Titel: Blackwell's und Norris' Verfahren eiserne Nägel, Bolzen, Schrauben etc. zu verkupfern.
Autor: Anonymus
Fundstelle: 1845, Band 95, Nr. CII./Miszelle 2 (S. 413–414)
URL: http://dingler.culture.hu-berlin.de/article/pj095/mi095102_2

Blackwell's und Norris' Verfahren eiserne Nägel, Bolzen, Schrauben etc. zu verkupfern.

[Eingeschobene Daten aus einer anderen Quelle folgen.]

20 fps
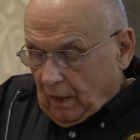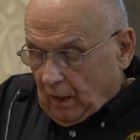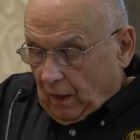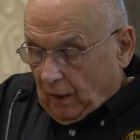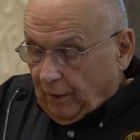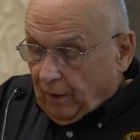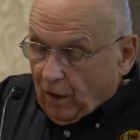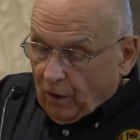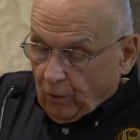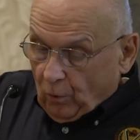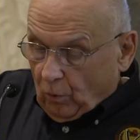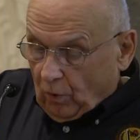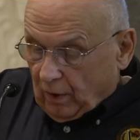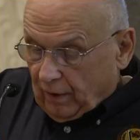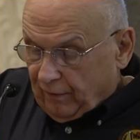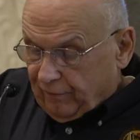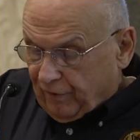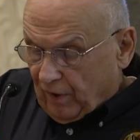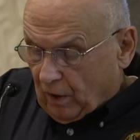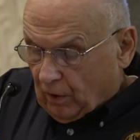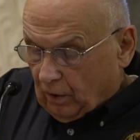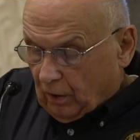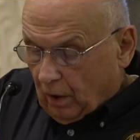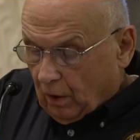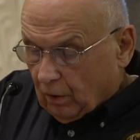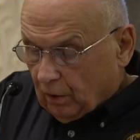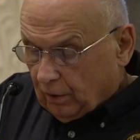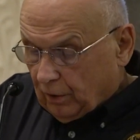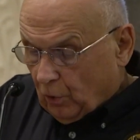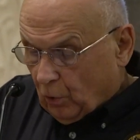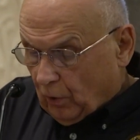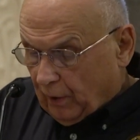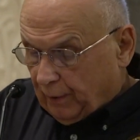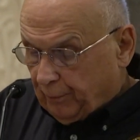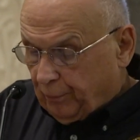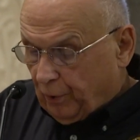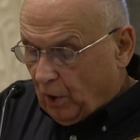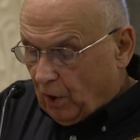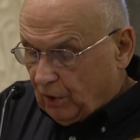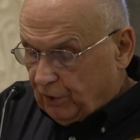Another one of our ongoing
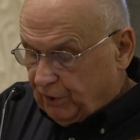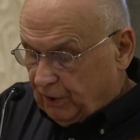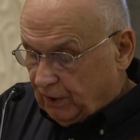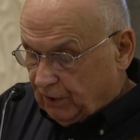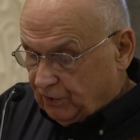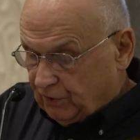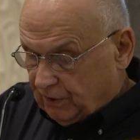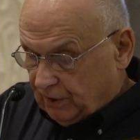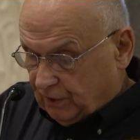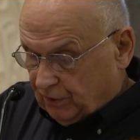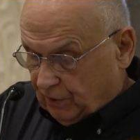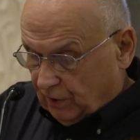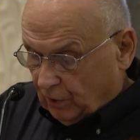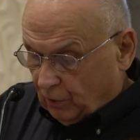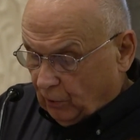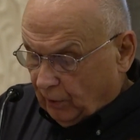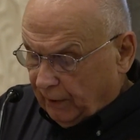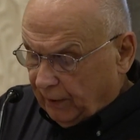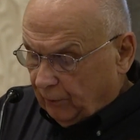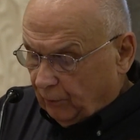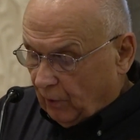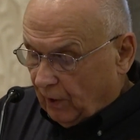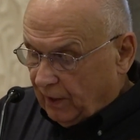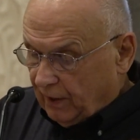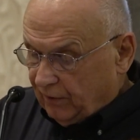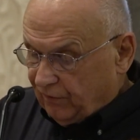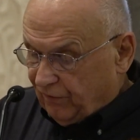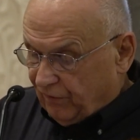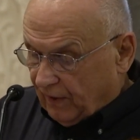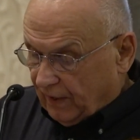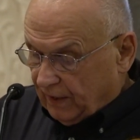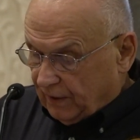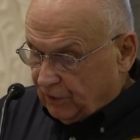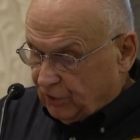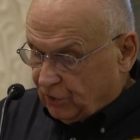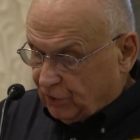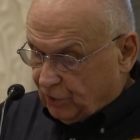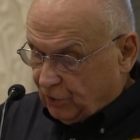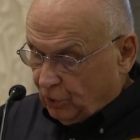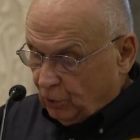projects is the Greenway
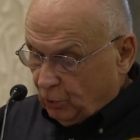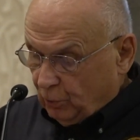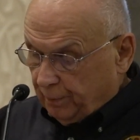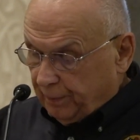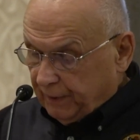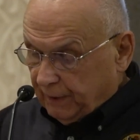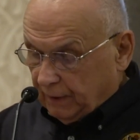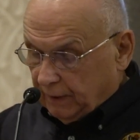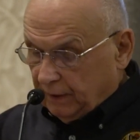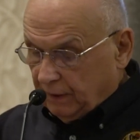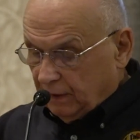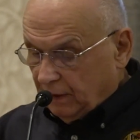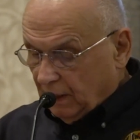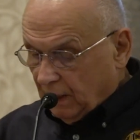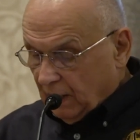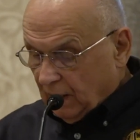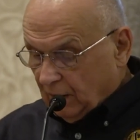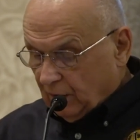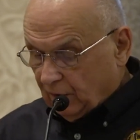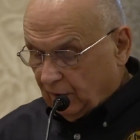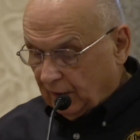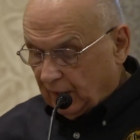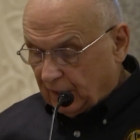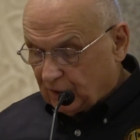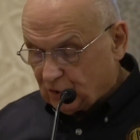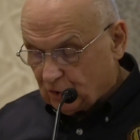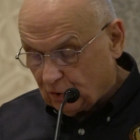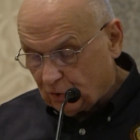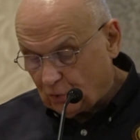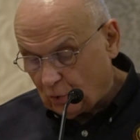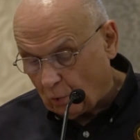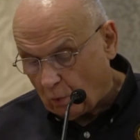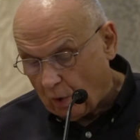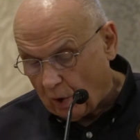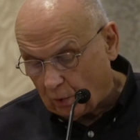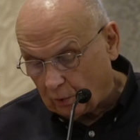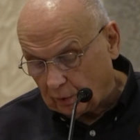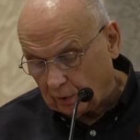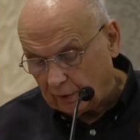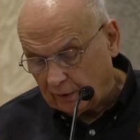Phase 2B connection to
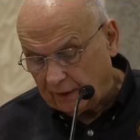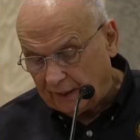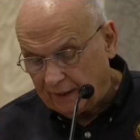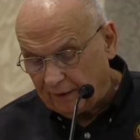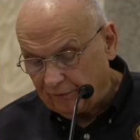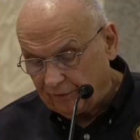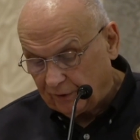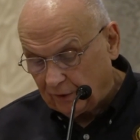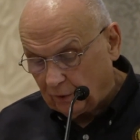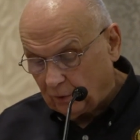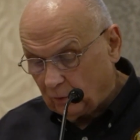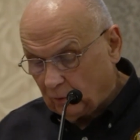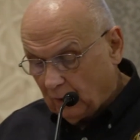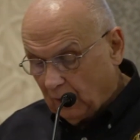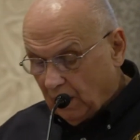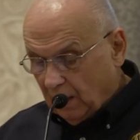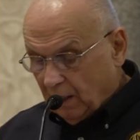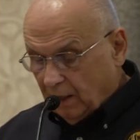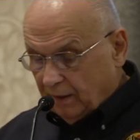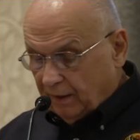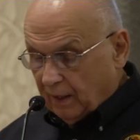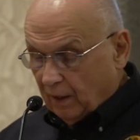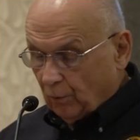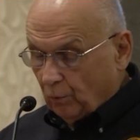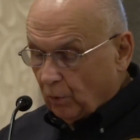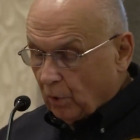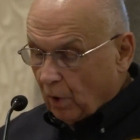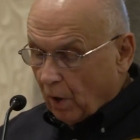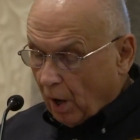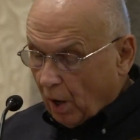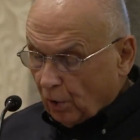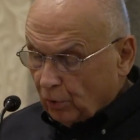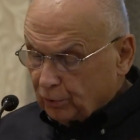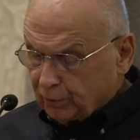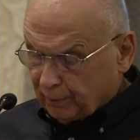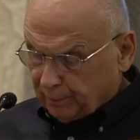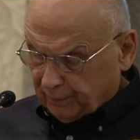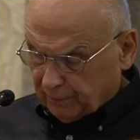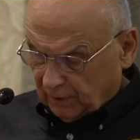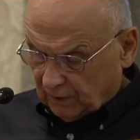Walnut Avenue that will
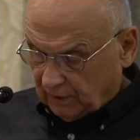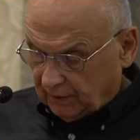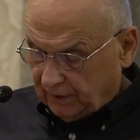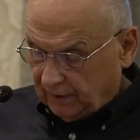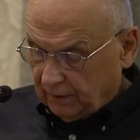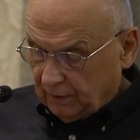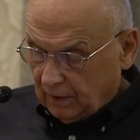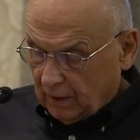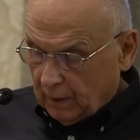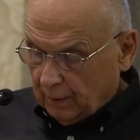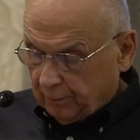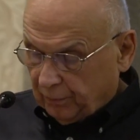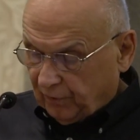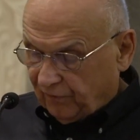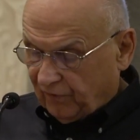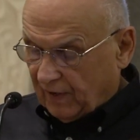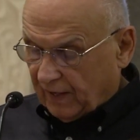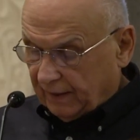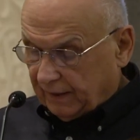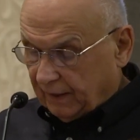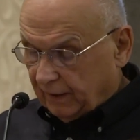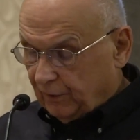ultimately provide a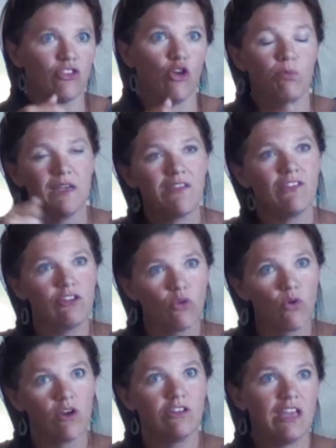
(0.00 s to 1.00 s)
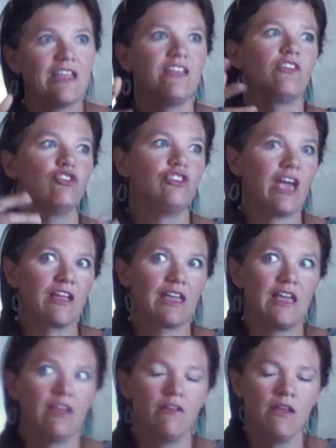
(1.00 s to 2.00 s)
opening the door, taking their
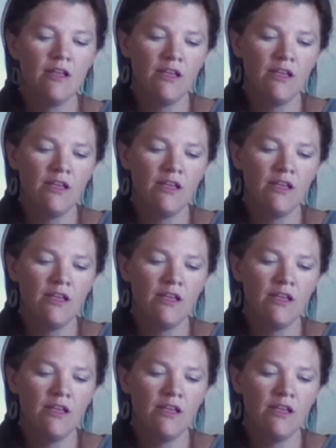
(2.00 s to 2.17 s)
jacket,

Wenn man Eisen nach der galvanoplastischen Methode mit Kupfer überzieht, wird dasselbe leicht zerfressen, so daß sich auf dem Gegenstande entweder schon während der Operation oder nachher ein Eisenoxyd unter dem Kupferüberzug bildet. Um dieß zu verhindern, beobachten die Patentträger folgendes Verfahren: die eisernen Nägel, Bolzen, Schrauben etc. werden, ehe man sie auf galvanischem Wege verkupfert, entweder gehärtet oder mit einer Bleilegirung überzogen. Das Härten geschieht auf gewöhnliche Weise; nachdem man nämlich die Oberfläche der Gegenstände von etwa vorhandenem Oxyd vollkommen gereinigt hat, bringt man sie mir Hornspänen oder Knochenmehl in einen Tiegel oder eine eiserne Büchse, welche man gut lutirt und sezt sie der Rothglühhize aus; es darf aber nur eine sehr dünne Schicht gehärteter Oberfläche erzeugt werden. Um die eisernen Gegenstände mit Blei oder einer Bleilegirung zu überziehen, reinigt man zuerst ihre Oberfläche und taucht sie dann in das geschmolzene Metall, gerade so wie man gewöhnlich Eisen verzinnt; von Bleilegirungen empfehlen die Patentträger besonders zwei: die erste besteht aus Blei mit 1/5 bis 1/10 Zinn und die zweite aus |414| 15 Theilen Blei, 2 Zinn und 1 Antimon. Die gehärteten oder verbleieten Gegenstände werden am besten noch warm auf galvanischem Wege verkupfert. (London Journal of arts, Febr. 1845, S. 16.)